We know we’ve run out of space for writing when we reach the read location, and we know we have no more data to read when we reach the write location. In those cases we can just stop and return the amount of data actually written or read.

Implementation

Phew! That seems complicated! Let’s break this down and look at how we might implement it. We need to keep track of a few things:

  • A pointer to the start of the memory for the buffer.
  • The size of the buffer in bytes.
  • The current read index in the buffer.
  • The current write index in the buffer.

The read and write indices represent where the current read and write location is in the buffer (these could instead be kept as pointers if we wanted).

In my implementation I also choose to track:

  • The number of bytes available for reading.
  • The number of bytes available for writing.

We can actually avoid tracking these two if we want, but it makes everything a bit clearer and doesn’t cost us much more.

We also want to be able to read and write to the buffer. Let’s sketch out a class for what we have so far:

class RingBuffer
{
    public:
        RingBuffer(int sizeBytes);
        ~RingBuffer();

        // Copies 'length' bytes from 'source' to the ring buffer.
        // Returns the number of bytes actually written, which may be less than 'length'
        // if there was insufficient space to write into the ring buffer.
        int Write(const void* source, int length);

        // Reads 'length' bytes from the ring buffer into 'dest'.
        // Returns the number of bytes actually read, which may be less than 'length'
        // if there was insufficient data in the ring buffer.
        int Read(void* dest, int length);

    private:
        char* m_buffer;
        int m_sizeBytes;
        int m_readIndex;
        int m_writeIndex;
        int m_readBytesAvailable;
        int m_writeBytesAvailable;
}

For our write function we’ll clamp the length to the amount of space available for writing, and for our read function we’ll clamp it to the amount of data available in the buffer for reading.

Reading and Writing

We have two possible situations we need to handle when implementing reading and writing. The case where the current write index is greater than the current read index:

ringbuffer3

Fig. 3 – Write index greater than read index

And the case where the current write index is less than the current read index:

ringbuffer4

Fig. 4 – Write index less than read index

For writing in figure 3, we need to split the write up into two regions. The first region is from the current write index to the end of the buffer (index 11 to 15 inclusive), and the second region is from the start of the buffer to just before the current read index (index 0 to 3 inclusive):

ringbuffer5

Fig. 5 – Two regions for writing

For the figure 4 case, we have just one region, from the current write index to just before the current read index (index 1 to 8 inclusive):

ringbuffer6

Fig. 6 – One region for writing

Reading is pretty much the same, but opposite! For reading in the figure 3 case, we just read from the current read index to just before the current write index (index 4 to 10 inclusive). For the figure 4 case we need to split the read up into two regions. The first region is from the current read index to the end of the buffer (index 9 to 15 inclusive), and the second region is from the start of the buffer to just before the current write index (index 0 only).

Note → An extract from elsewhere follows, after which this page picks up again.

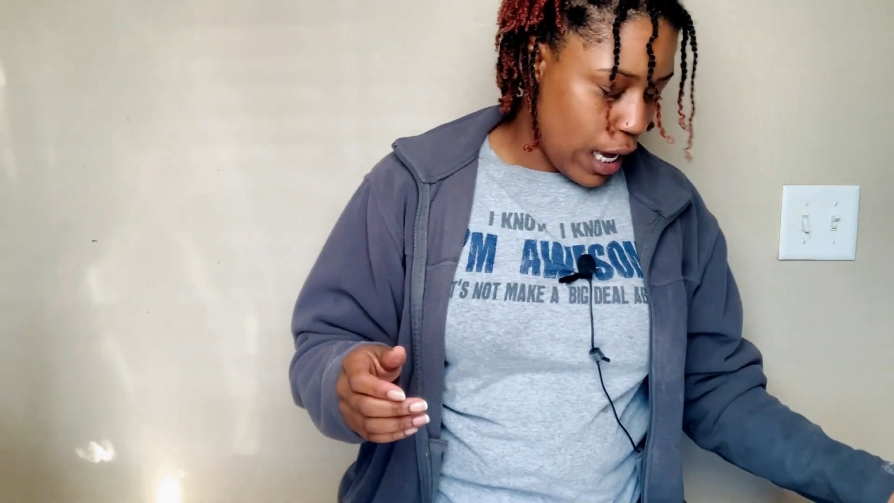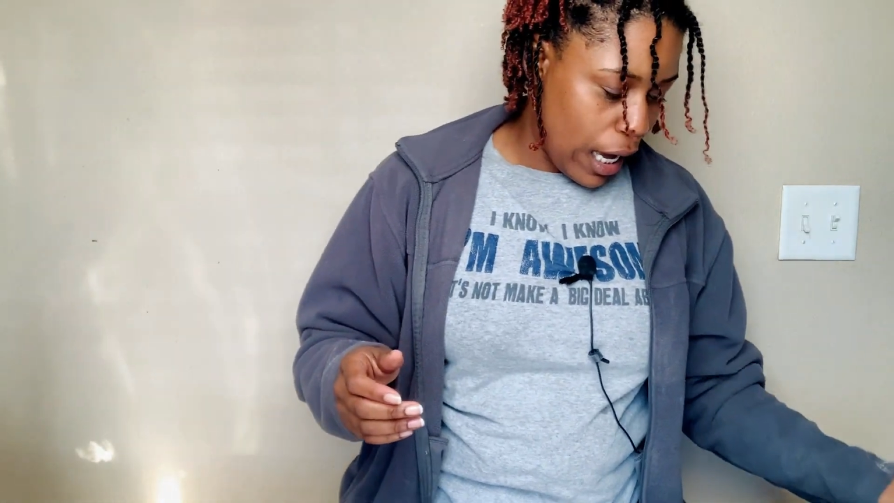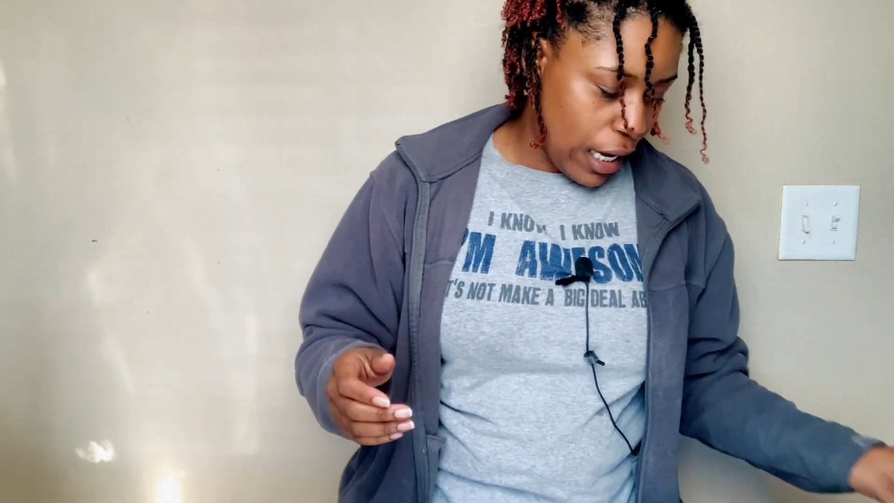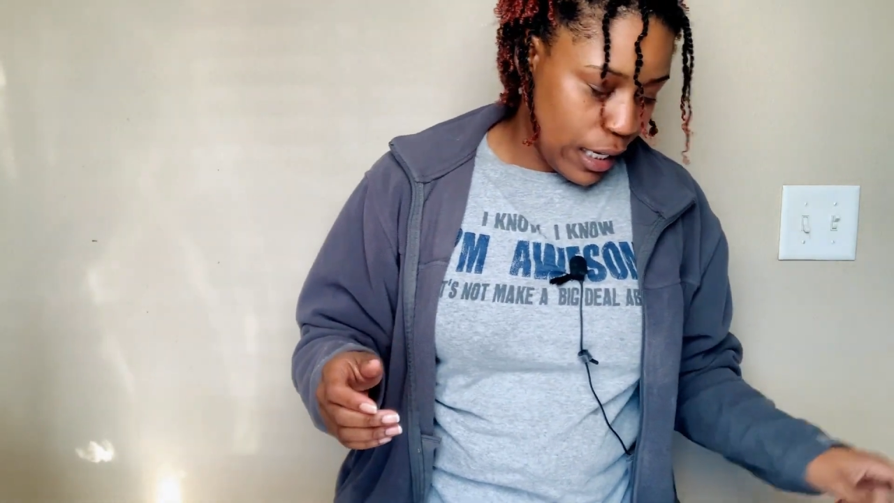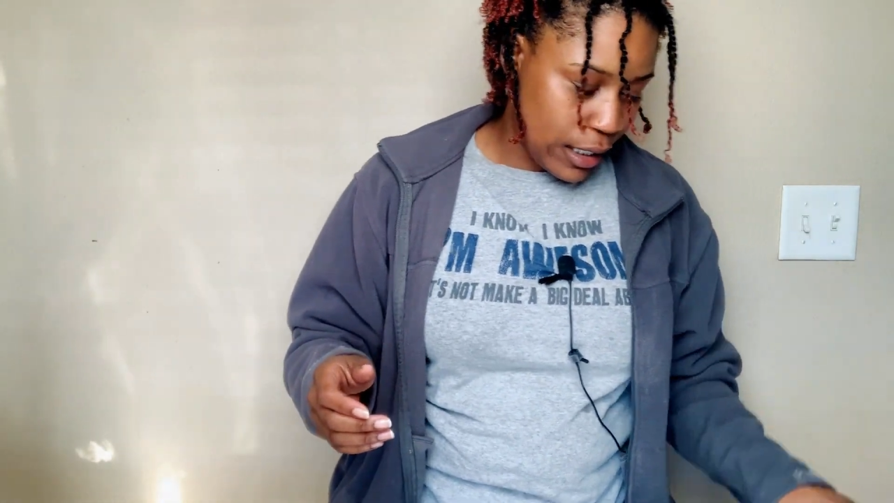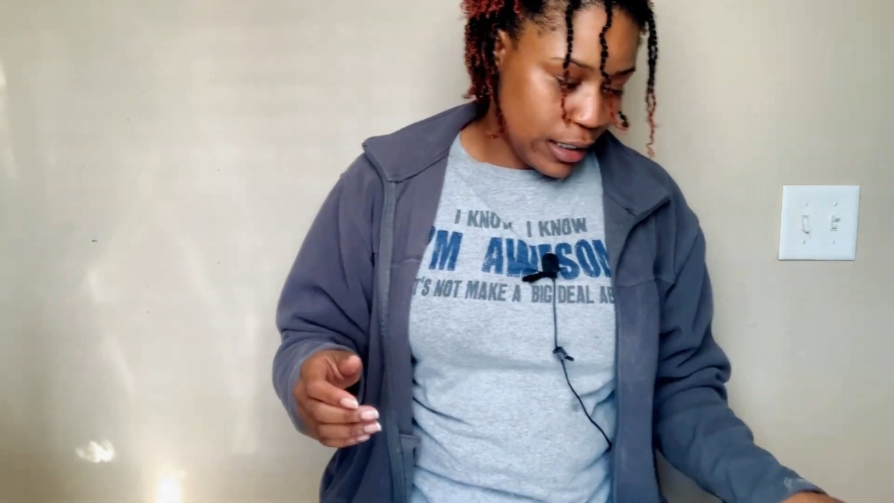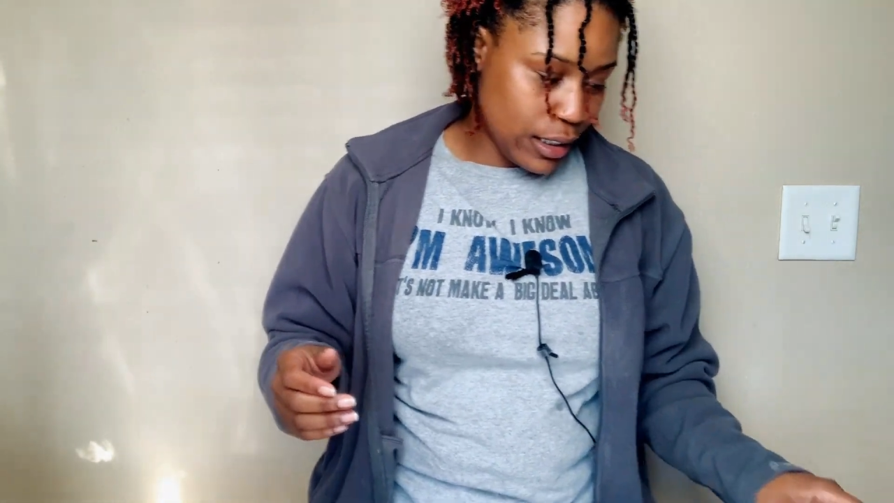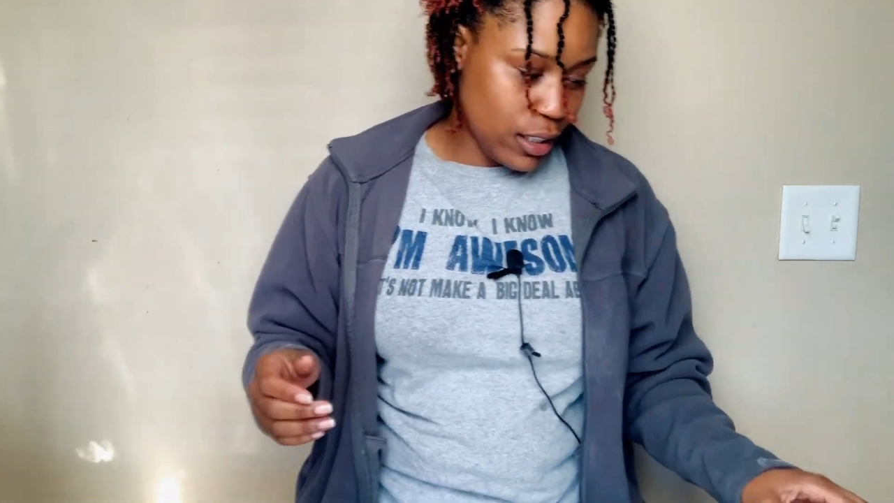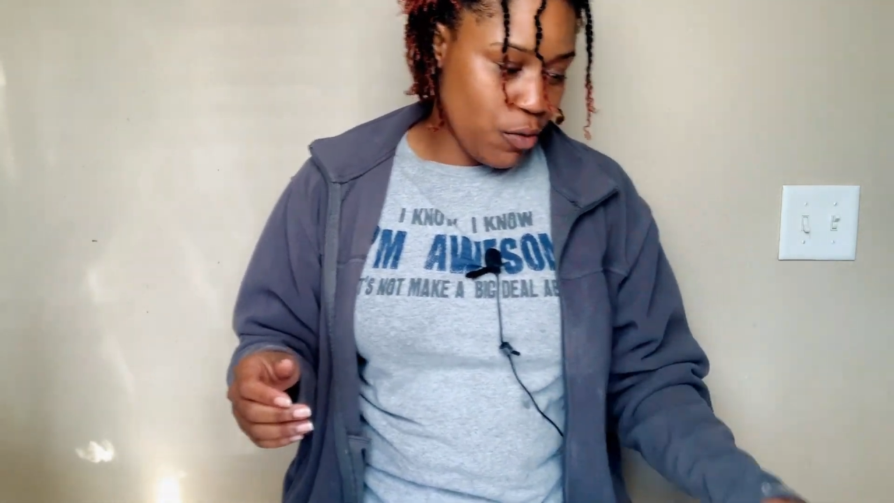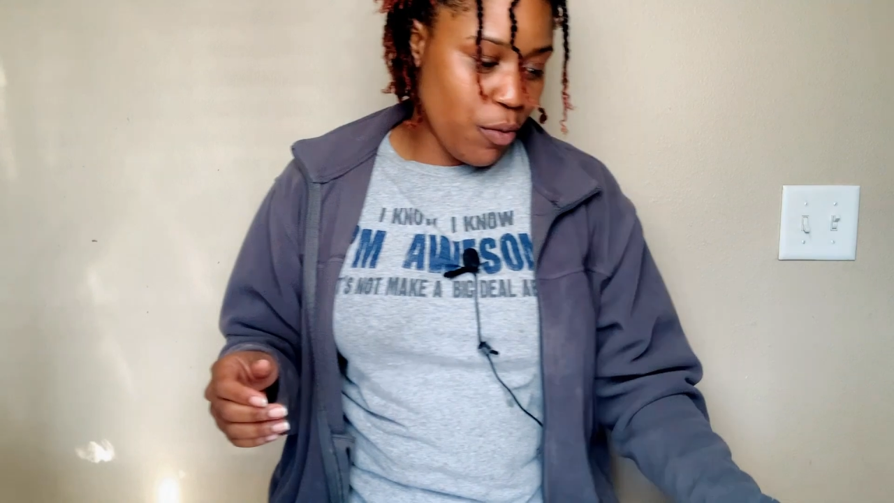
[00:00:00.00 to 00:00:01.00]
and
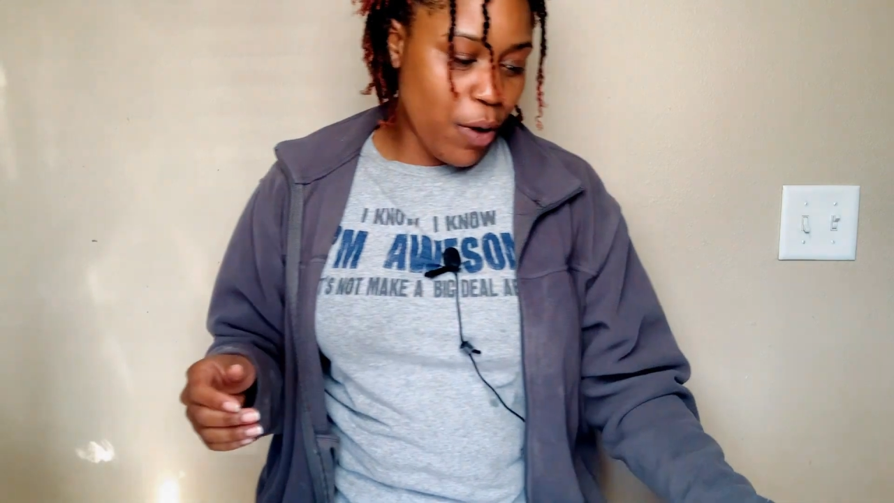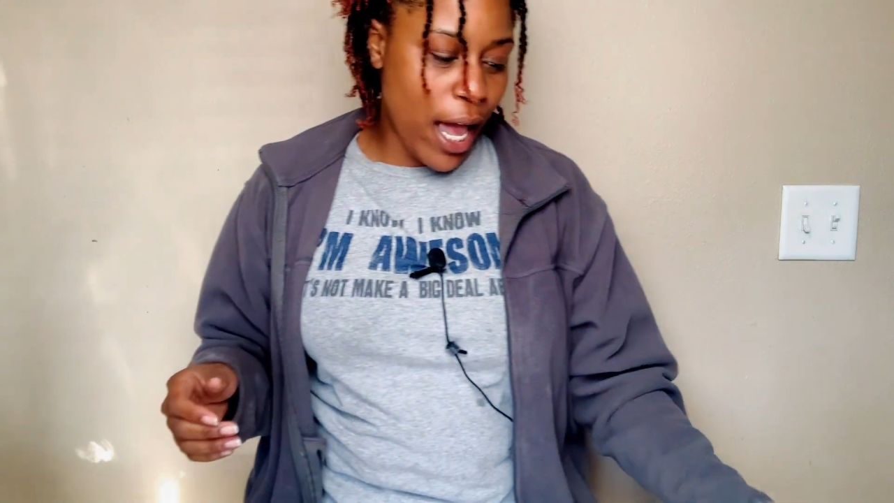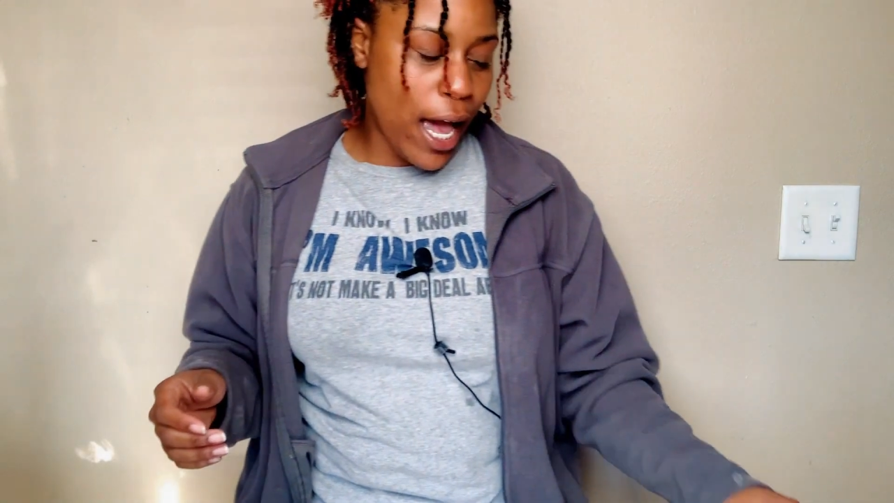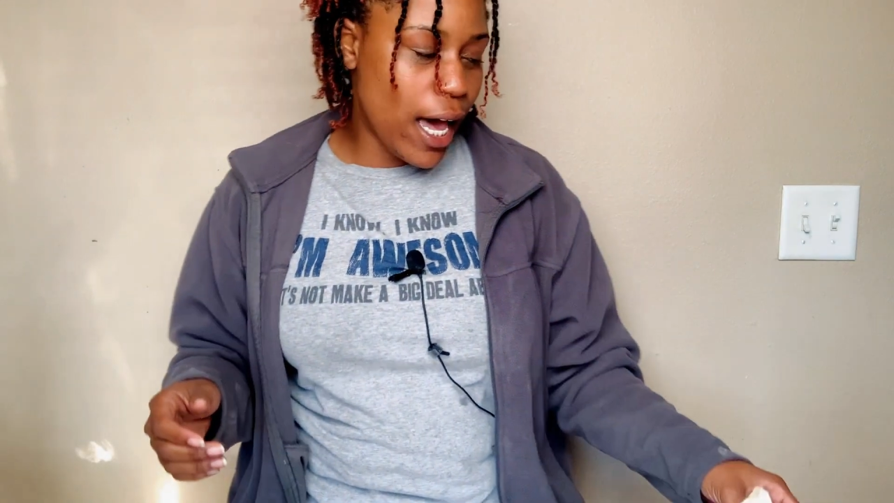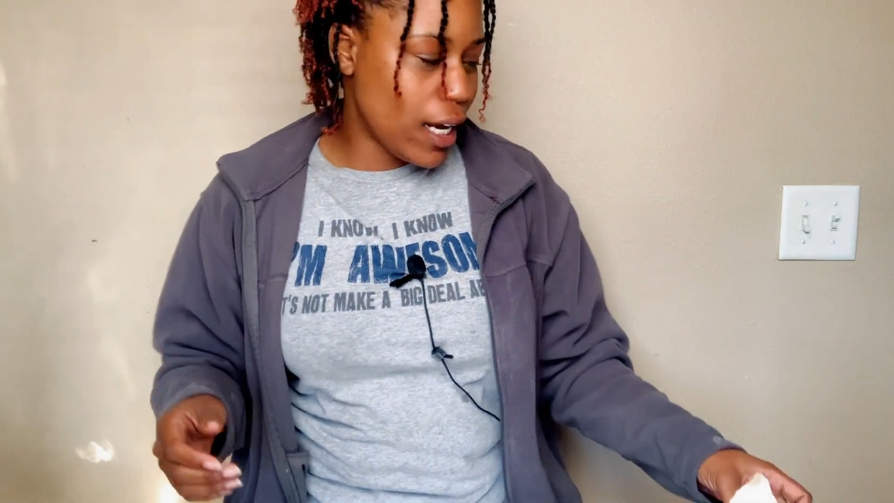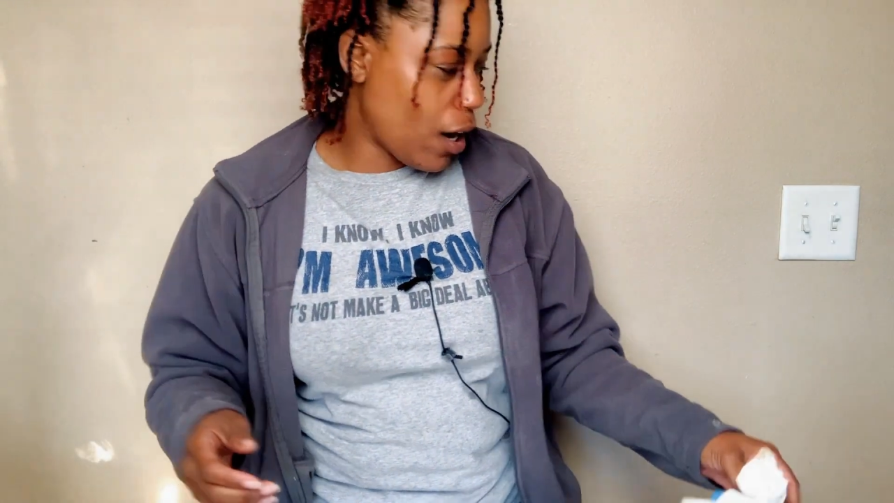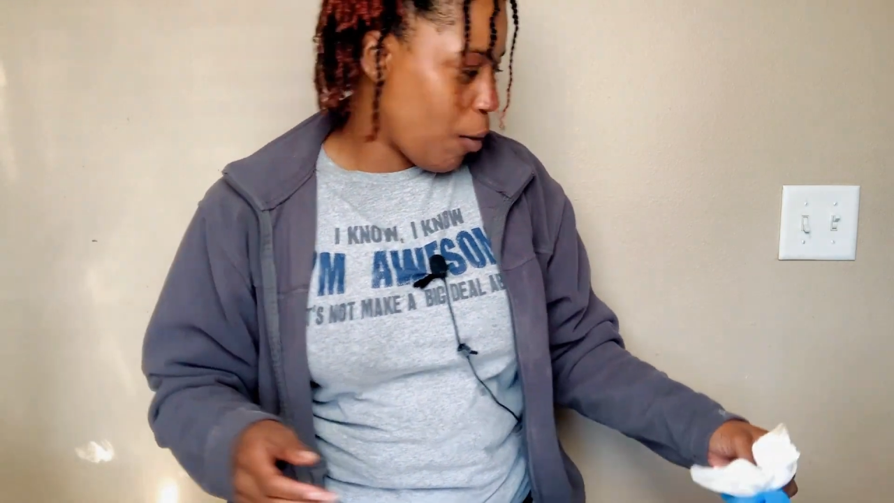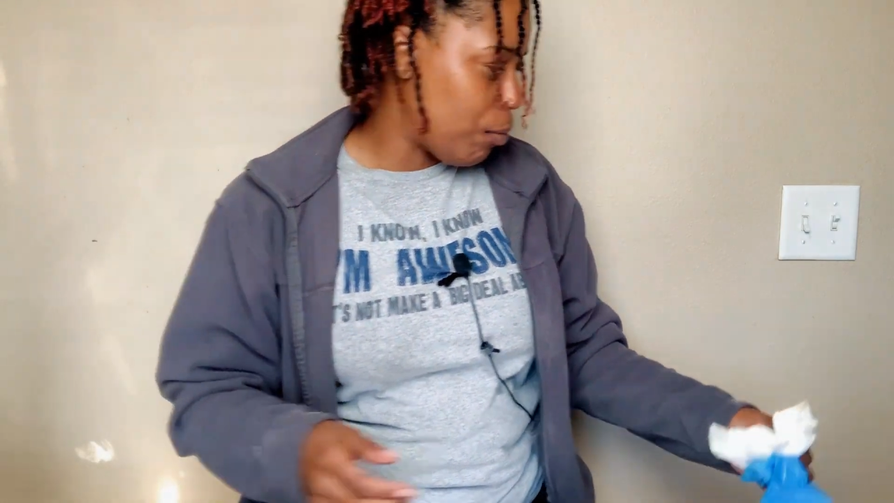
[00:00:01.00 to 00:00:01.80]
had a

When there are two regions, it’s possible that the length of data we want to write or read isn’t enough to take us into the second region! So we may only end up requiring one region. Clamping the length makes it easy to determine this without a whole lot of nested if statements, because we can compare the clamped length to the remaining bytes in the buffer from the current read or write index. I think this is easier to explain in code, so putting this all together, we can come up with a write function like this:

int RingBuffer::Write(const void* source, int length)
{
    assert(m_buffer);
    assert(source);
    assert(length >= 0);
    assert(m_writeBytesAvailable >= 0);

    // If there is no space or nothing to write then don't do anything.
    if (m_writeBytesAvailable == 0 || length == 0)
        return 0;

    // Clamp the length to the number of bytes available for writing.
    if (length > m_writeBytesAvailable)
        length = m_writeBytesAvailable;

    int remainingWriteBytes = m_sizeBytes - m_writeIndex;
    if (length > remainingWriteBytes)
    {
        // If the number of bytes to write is bigger than the remaining bytes
        // in the buffer, we have to wrap around and write into two regions.
        memcpy(m_buffer + m_writeIndex, source, remainingWriteBytes);
        memcpy(m_buffer, (char*)source + remainingWriteBytes, length - remainingWriteBytes);
    }
    else
    {
        // No wrapping, only one region to write to, which starts from the write index.
        memcpy(m_buffer + m_writeIndex, source, length);
    }

    // Increment the write index and wrap around at the end.
    m_writeIndex = (m_writeIndex + length) % m_sizeBytes;

    // Update the read and write sizes.
    m_writeBytesAvailable -= length;
    m_readBytesAvailable += length;

    return length;
}

Our read function will look pretty similar:

int RingBuffer::Read(void* dest, int length)
{
    assert(m_buffer);
    assert(dest);
    assert(length >= 0);
    assert(m_readBytesAvailable >= 0);

    // If there is no data in the buffer or nothing to read then don't do anything.
    if (IsEmpty() || length == 0)
        return 0;

    // Clamp the length to the maximum number of bytes available for reading.
    if (length > m_readBytesAvailable)
        length = m_readBytesAvailable;

    int remainingReadBytes = m_sizeBytes - m_readIndex;
    if (length > remainingReadBytes)
    {
        // If the number of bytes to read is bigger than the remaining bytes
        // in the buffer, we have to wrap around and read from two regions.
        memcpy(dest, m_buffer + m_readIndex, remainingReadBytes);
        memcpy((char*)dest + remainingReadBytes, m_buffer, length - remainingReadBytes);
    }
    else
    {
        // No wrapping, only one region to read from, which starts from the read index.
        memcpy(dest, m_buffer + m_readIndex, length);
    }

    // Increment the read index and wrap around at the end.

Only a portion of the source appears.